Sólo así se pueden apreciar las palabras de Juan XXIII acerca de la vida contemplativa en el Cister: “La Iglesia, al paso que aprecia bastante el apostolado externo, tan necesario en nuestros tiempos, sin embargo, atribuye la más grande importancia a la vida dedicada a la contemplación, y precisamente en esta época demasiado empeñada en acentuado activismo. Pues el verdadero apostolado consiste en la participación en la obra de salvación de Cristo, cosa que no puede realizarse sin un intenso espíritu de oración y sacrificio. El Salvador liberó al mundo, al esclavo del pecado, especialmente con su oración al Padre y sacrificándose a sí mismo; por esto el que se esfuerza por revivir este aspecto íntimo de la misión de Cristo, aunque no se dedique a ninguna acción externa, también ejercita el apostolado de una manera excelente”.
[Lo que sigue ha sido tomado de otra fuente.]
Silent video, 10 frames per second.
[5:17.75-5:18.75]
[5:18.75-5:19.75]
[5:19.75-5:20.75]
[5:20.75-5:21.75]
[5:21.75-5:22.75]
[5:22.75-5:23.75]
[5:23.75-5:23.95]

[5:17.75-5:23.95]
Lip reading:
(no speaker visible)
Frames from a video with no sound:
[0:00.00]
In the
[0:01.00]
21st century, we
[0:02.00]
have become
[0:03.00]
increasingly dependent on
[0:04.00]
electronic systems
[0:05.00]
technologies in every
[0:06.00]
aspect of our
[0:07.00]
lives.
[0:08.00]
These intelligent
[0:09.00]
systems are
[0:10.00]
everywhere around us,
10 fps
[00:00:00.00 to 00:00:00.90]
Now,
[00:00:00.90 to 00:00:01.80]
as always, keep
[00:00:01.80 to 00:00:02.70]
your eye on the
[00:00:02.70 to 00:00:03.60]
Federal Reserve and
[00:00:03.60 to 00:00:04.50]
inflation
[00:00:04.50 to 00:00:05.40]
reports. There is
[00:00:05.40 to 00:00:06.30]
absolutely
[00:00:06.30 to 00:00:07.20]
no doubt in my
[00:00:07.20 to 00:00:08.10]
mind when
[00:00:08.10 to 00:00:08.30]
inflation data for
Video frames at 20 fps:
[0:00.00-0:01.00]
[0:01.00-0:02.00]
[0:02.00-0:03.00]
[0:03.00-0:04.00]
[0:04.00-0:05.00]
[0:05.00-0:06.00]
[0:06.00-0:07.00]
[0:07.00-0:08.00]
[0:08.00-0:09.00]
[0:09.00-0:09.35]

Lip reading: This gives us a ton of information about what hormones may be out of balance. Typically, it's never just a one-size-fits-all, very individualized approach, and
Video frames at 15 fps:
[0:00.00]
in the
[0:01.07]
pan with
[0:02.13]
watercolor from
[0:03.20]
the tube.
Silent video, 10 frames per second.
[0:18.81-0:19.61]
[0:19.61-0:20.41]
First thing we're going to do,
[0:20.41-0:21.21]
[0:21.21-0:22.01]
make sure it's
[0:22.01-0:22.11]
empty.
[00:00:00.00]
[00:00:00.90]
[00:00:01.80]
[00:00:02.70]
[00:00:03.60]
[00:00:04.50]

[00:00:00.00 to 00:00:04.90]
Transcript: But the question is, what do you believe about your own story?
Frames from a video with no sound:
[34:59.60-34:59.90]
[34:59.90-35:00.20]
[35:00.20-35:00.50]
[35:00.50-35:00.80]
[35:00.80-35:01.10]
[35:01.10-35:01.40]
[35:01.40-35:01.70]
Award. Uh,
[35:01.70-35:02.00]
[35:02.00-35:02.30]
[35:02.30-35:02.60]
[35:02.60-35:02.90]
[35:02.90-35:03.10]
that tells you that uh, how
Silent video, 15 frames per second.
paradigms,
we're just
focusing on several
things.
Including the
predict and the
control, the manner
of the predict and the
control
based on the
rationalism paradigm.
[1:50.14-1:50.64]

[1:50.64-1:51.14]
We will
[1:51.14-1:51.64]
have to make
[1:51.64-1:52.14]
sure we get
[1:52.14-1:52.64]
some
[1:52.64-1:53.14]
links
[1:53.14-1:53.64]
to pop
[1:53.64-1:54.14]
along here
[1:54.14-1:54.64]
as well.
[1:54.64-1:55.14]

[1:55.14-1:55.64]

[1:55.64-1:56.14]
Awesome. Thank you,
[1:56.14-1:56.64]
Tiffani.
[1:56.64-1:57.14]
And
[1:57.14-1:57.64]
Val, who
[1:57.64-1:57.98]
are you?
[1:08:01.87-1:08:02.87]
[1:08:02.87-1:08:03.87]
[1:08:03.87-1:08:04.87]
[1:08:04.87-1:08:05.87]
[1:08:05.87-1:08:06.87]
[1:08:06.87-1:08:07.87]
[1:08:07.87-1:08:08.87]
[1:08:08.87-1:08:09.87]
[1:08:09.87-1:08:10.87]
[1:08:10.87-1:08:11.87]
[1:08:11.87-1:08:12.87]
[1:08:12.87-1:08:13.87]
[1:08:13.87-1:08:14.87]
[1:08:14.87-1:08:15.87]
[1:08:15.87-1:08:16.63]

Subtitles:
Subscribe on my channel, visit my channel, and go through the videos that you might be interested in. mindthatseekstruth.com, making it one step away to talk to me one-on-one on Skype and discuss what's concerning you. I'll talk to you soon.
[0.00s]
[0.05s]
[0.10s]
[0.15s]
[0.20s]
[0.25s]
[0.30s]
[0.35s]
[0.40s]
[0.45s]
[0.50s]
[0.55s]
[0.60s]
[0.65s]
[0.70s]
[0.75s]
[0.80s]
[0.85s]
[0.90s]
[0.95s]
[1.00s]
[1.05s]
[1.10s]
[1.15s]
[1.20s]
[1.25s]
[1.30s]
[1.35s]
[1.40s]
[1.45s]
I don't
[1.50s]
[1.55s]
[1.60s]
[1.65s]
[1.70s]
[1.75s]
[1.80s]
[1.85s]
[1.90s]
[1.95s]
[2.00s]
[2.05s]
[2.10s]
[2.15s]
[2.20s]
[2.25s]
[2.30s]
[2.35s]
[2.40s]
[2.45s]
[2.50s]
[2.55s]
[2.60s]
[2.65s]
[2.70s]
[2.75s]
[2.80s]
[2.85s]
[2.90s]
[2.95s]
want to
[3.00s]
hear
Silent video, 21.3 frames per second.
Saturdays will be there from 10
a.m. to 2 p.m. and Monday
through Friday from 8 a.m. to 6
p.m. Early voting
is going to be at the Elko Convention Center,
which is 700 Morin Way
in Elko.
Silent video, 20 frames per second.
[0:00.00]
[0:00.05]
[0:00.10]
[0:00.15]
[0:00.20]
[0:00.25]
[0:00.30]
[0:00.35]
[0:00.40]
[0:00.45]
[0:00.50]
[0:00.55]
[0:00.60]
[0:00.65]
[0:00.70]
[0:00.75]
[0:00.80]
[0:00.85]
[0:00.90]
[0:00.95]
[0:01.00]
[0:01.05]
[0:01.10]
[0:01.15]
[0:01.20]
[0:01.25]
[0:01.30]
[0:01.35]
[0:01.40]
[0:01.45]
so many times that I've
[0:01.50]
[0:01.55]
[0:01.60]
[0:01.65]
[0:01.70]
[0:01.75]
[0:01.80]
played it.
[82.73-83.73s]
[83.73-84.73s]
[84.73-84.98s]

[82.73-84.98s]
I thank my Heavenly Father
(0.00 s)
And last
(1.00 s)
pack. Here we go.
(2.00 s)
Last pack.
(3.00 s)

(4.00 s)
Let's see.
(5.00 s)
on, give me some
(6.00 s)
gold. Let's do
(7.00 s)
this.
<< Dar lugar >> al reinado de Cristo es el significado verdadero de toda renuncia monástica. Pero aunque a veces se la pinta en términos dramáticos, por regla general no tiene nada de dramático. De hecho, aquellos cuya sensibilidad insiste en hacer una tragedia de todo lo que les ocurre, no pueden durar mucho en el monasterio. En la vida monástica se puede hallar una paz y un desapego que no son experimentados ni dichosos, ni como amargos. Son tranquilos, pacientes y en cierto sentido indiferentes. Porque la paz real de la renuncia monástica es a un mismo tiempo normal y más allá del alcance del sentimiento. Es algo que no se puede conocer antes que uno abandone cualquier intento de pesarlo o medirlo. Llega a ser evidente únicamente en la medida en que uno olvida sus propios deseos y no busca agradarse a sí mismo, sino al Señor. Entonces se descubre que Jesús es el secreto de la sociedad.